Heavy rain and thunder warnings are in place for several parts of the country today.
Thunder is possible over much of the North Island, including Bay of Plenty, Taranaki and Auckland later this evening, MetService forecaster Rochelle Fleming said. The top of the South Island might also experience thunder.
Meanwhile, heavy rain warnings are in place in Nelson, Richmond Range, Rai Valley, Marlborough and Taranaki.
About 25mm to 35mm could fall an hour, with 100mm to 180mm of rain expected in total.
Rain is expected in Auckland today as well.
"There's a rain band to the west of Auckland which is expected to move across the city," Ms Fleming said.
"The weather will deteriorate during the day with thunder possible this evening."
Heavy fog, which forced airlines to cancel several flights in and out of Wellington yesterday, has lifted in the capital, she said.
"There's not much wind there now. It's warm and humid with some showers likely this afternoon."
The forecast came with a warning that streams and rivers could rise rapidly due to heavy rain, causing slips and surface flooding, and making driving conditions dangerous.
"Periods of rain in a very humid northerly flow ahead of the low are expected across northern and western parts of New Zealand," the MetService said.
Flights have resumed as normal in Wellington this morning.
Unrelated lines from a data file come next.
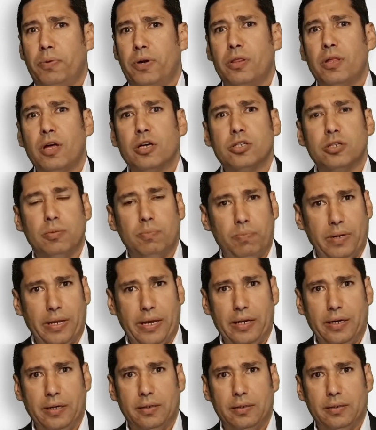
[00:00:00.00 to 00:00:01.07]
production
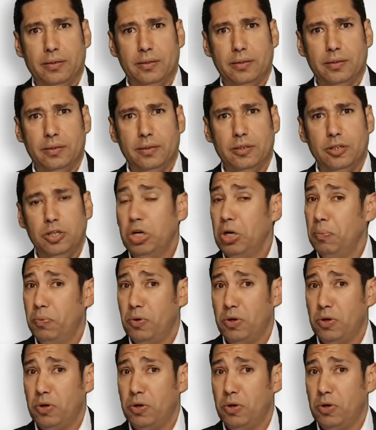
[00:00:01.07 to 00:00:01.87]
plant in a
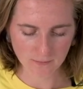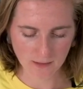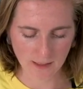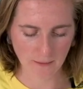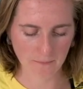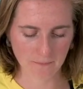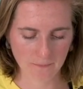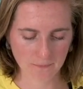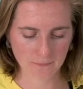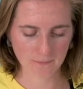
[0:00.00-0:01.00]
Okay,
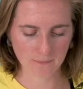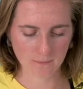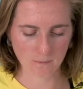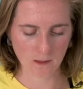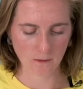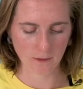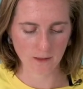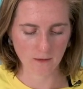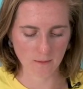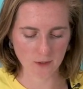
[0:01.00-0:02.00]
there we go.
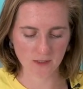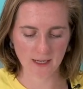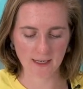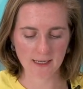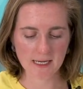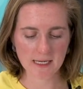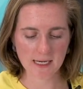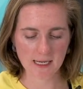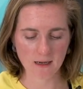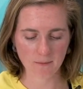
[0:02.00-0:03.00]
I'm just kind of
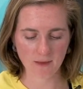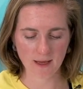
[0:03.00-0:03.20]
neatening up the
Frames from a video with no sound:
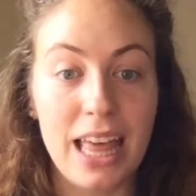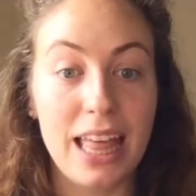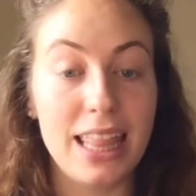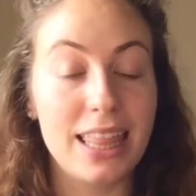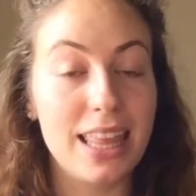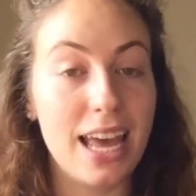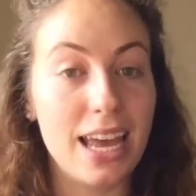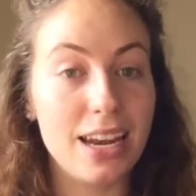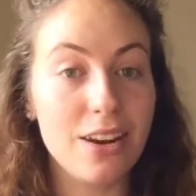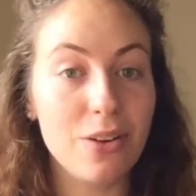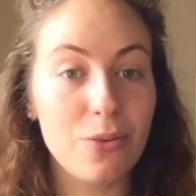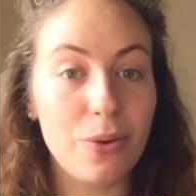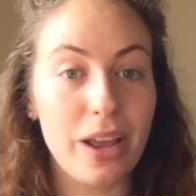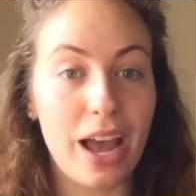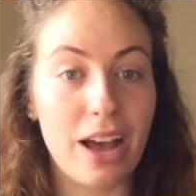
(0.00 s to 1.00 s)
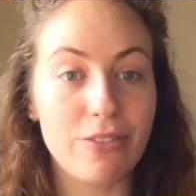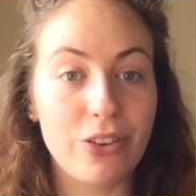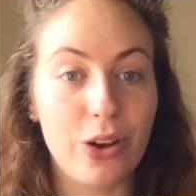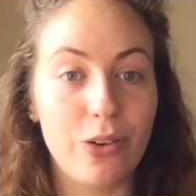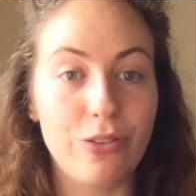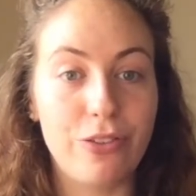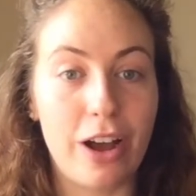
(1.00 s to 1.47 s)
Then we have
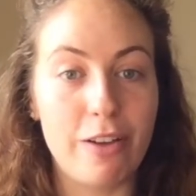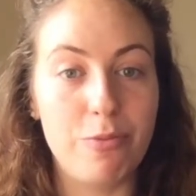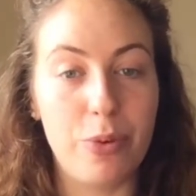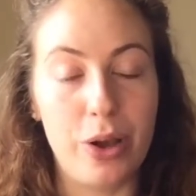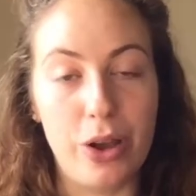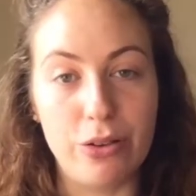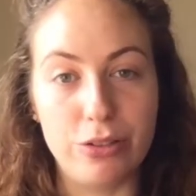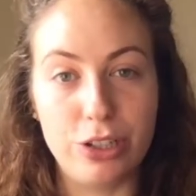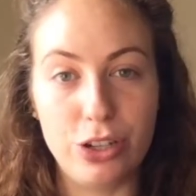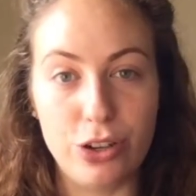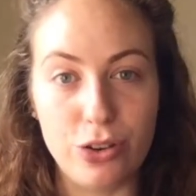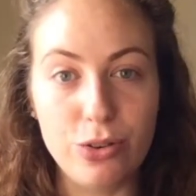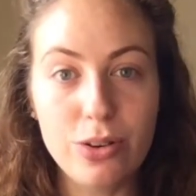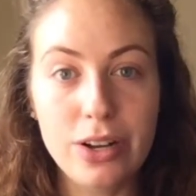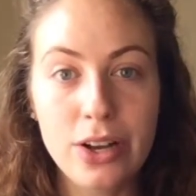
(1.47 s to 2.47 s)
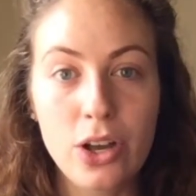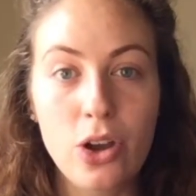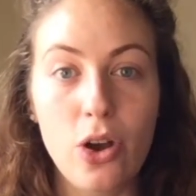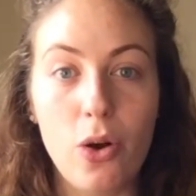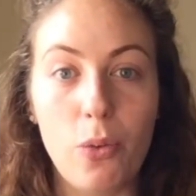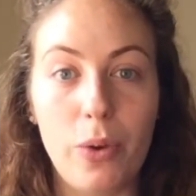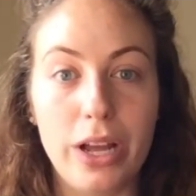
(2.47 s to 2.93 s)
code 5.02,
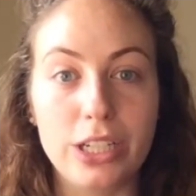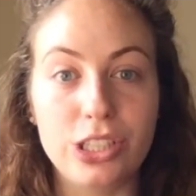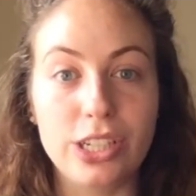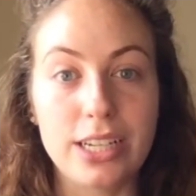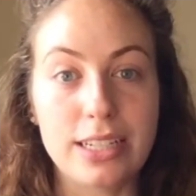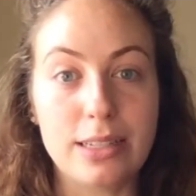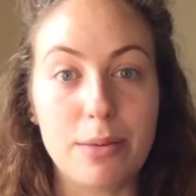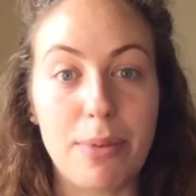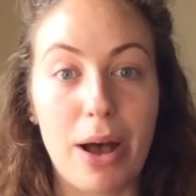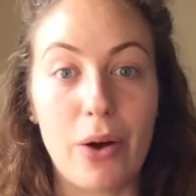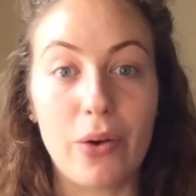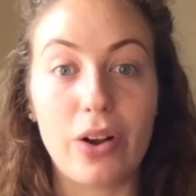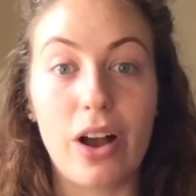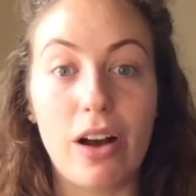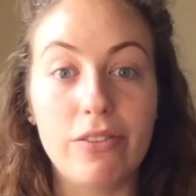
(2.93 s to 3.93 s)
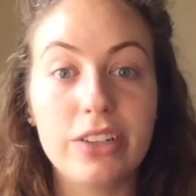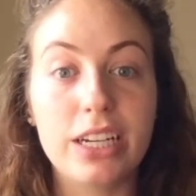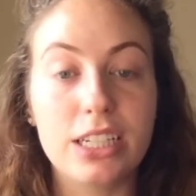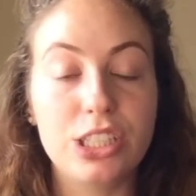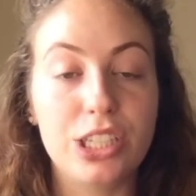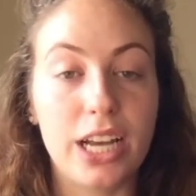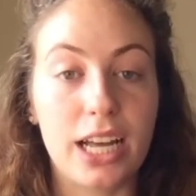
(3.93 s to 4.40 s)
which is about
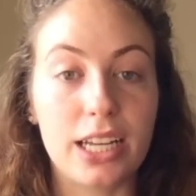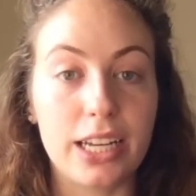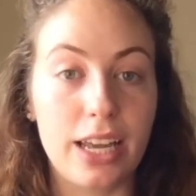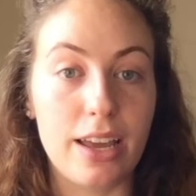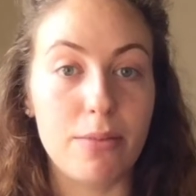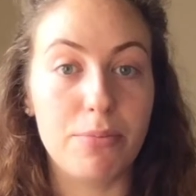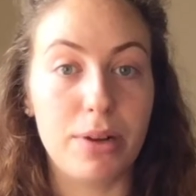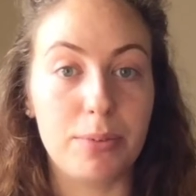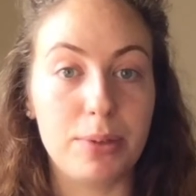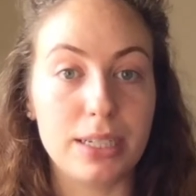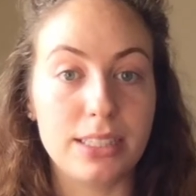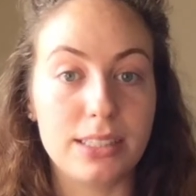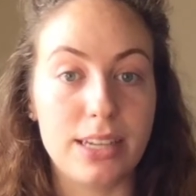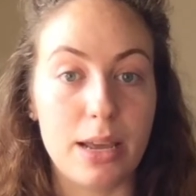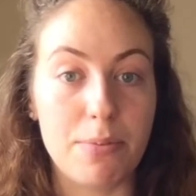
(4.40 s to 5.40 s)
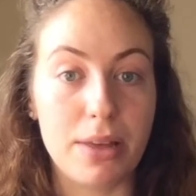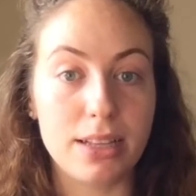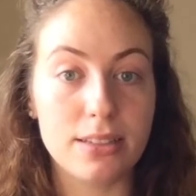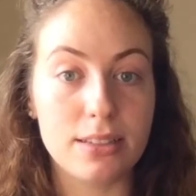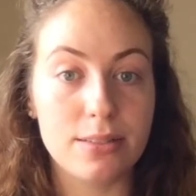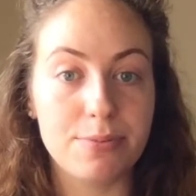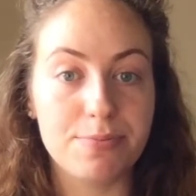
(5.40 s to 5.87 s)
confidentiality in public
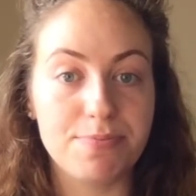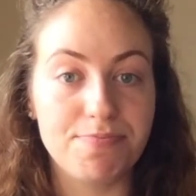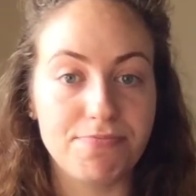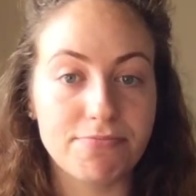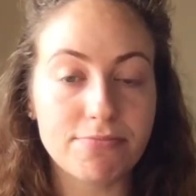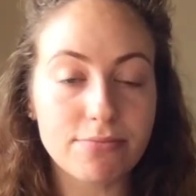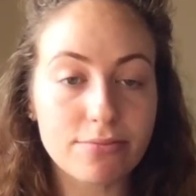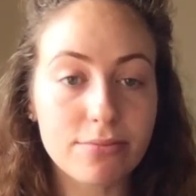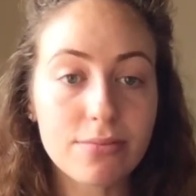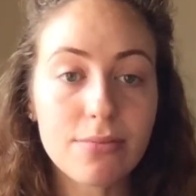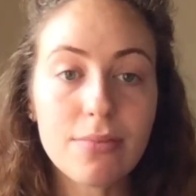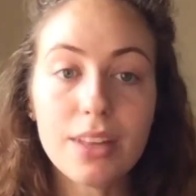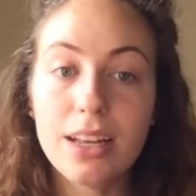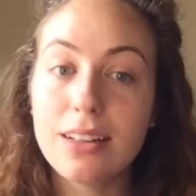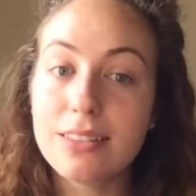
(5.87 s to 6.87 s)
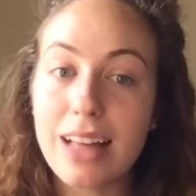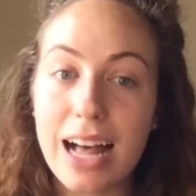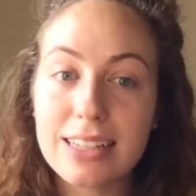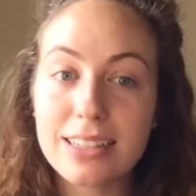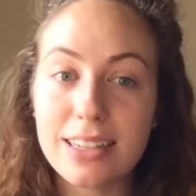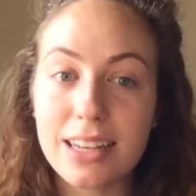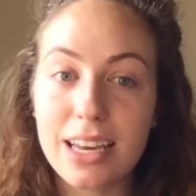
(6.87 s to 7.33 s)
statements.
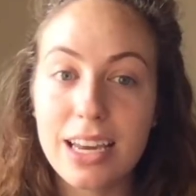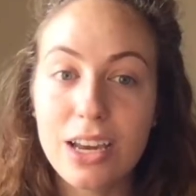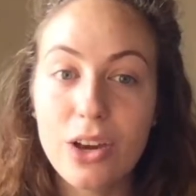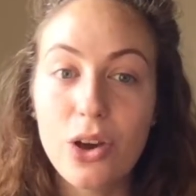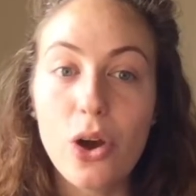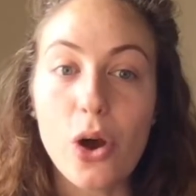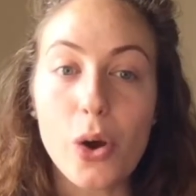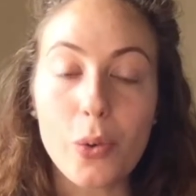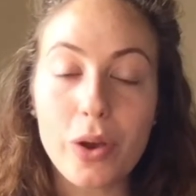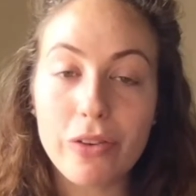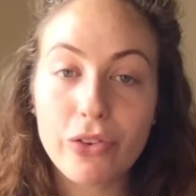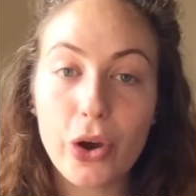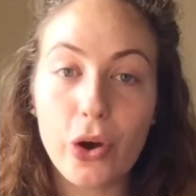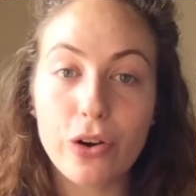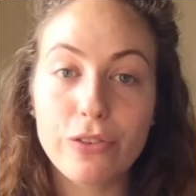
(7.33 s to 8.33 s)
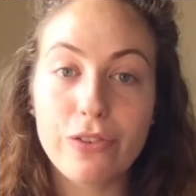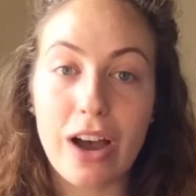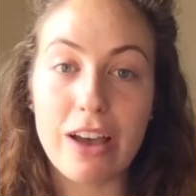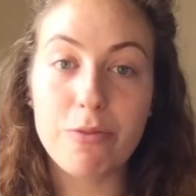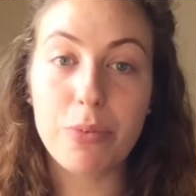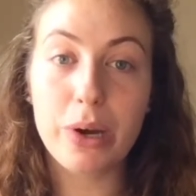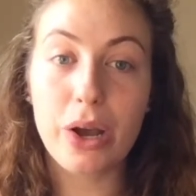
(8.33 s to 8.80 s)
Lastly, we have code
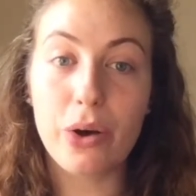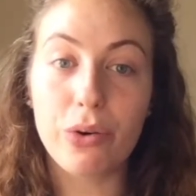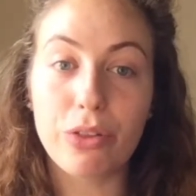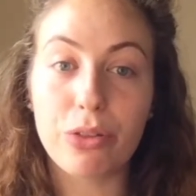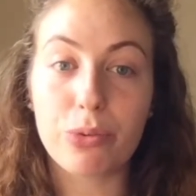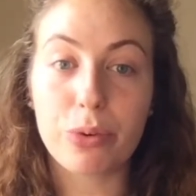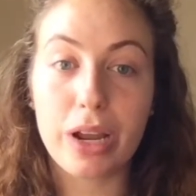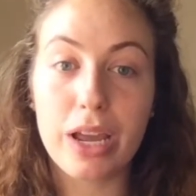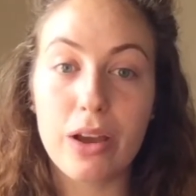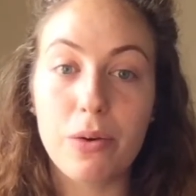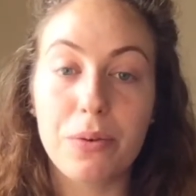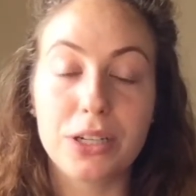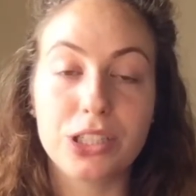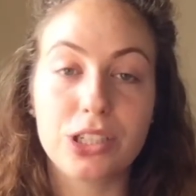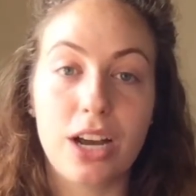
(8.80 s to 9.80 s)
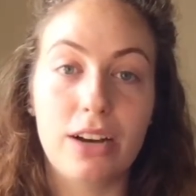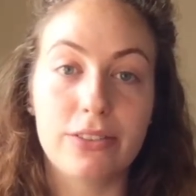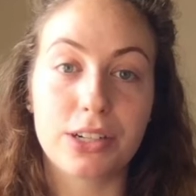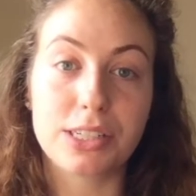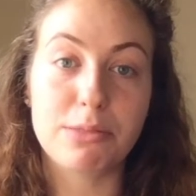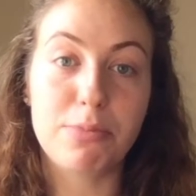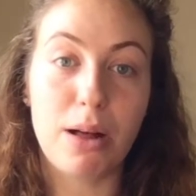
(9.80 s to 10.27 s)
5.03, which
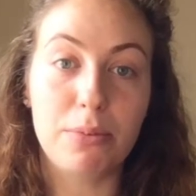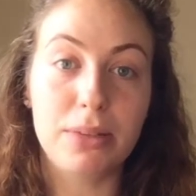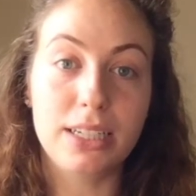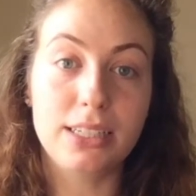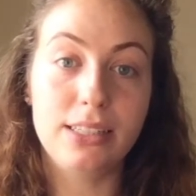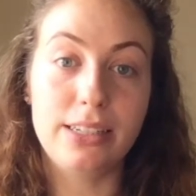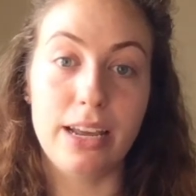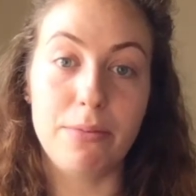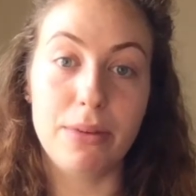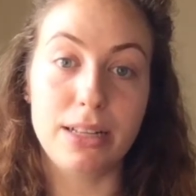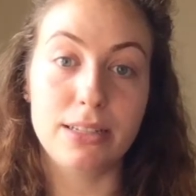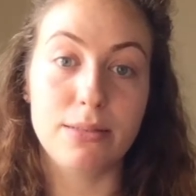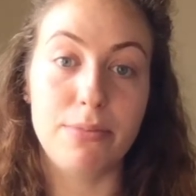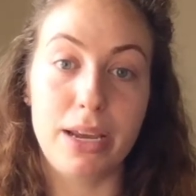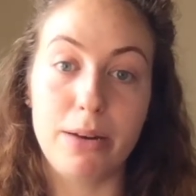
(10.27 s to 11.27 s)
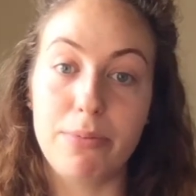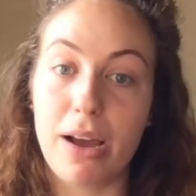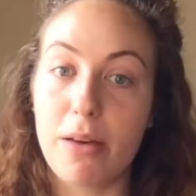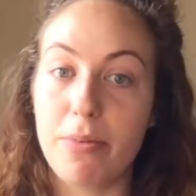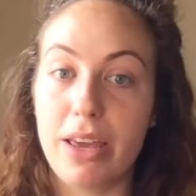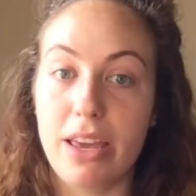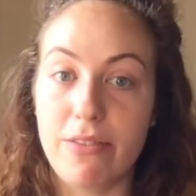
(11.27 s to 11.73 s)
covers public statements made by
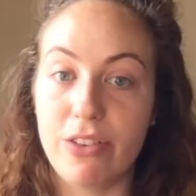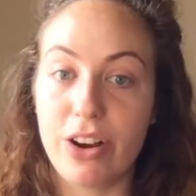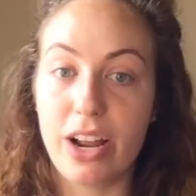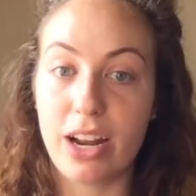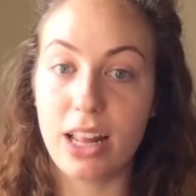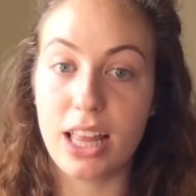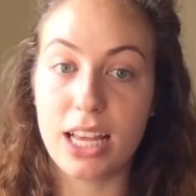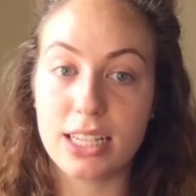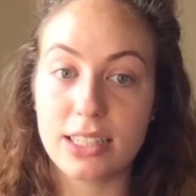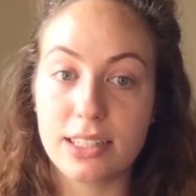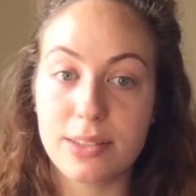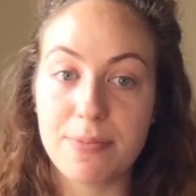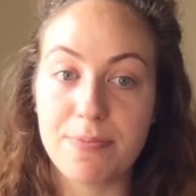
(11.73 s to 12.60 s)
behavior analysts.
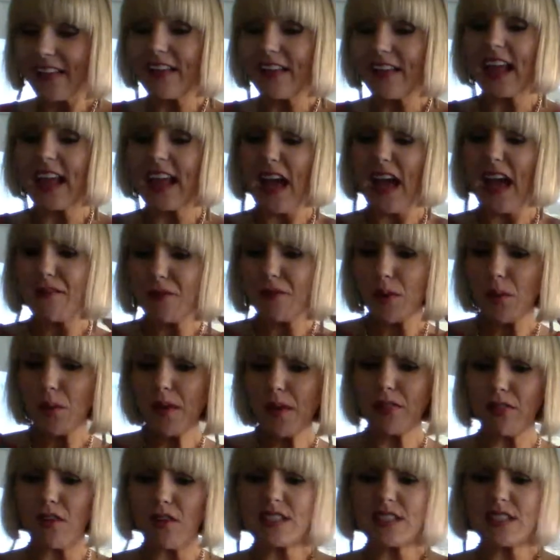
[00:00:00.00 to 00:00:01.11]
Like everyone
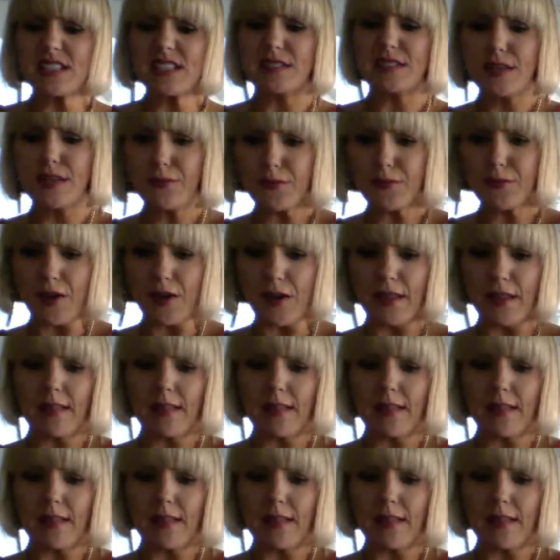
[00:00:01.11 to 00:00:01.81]
looked different.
Air New Zealand and Jetstar have added additional flights to assist the thousands of passengers affected by cancellations and delays.
Heavy rain in the south was spurred by a low pressure system over the Tasman Sea that is slowly approaching New Zealand.
In the Cook Islands, Victor was making its presence felt last night.
A staff member at Rarotonga's Waterline Beach Bar and Grill said the sea nearby was choppy but northern parts of the archipelago were worse off than Rarotonga.
The tropical cyclone was expected to intensify until Tuesday, and crawl south.
"The system should remain over open waters between Niue and the southern Cook Islands," the MetService said.
Victor is expected to move slowly south on Tuesday to lie southeast of Niue and west of the southern Cook Islands.
MetService said the storm was expected to die down mid-week, fading across Thursday, though it would still be powerful enough to be labelled a tropical cyclone.
There was a chance Victor would move northwest on Thursday, making landfall over Niue on Thursday night or soon after, the MetService said.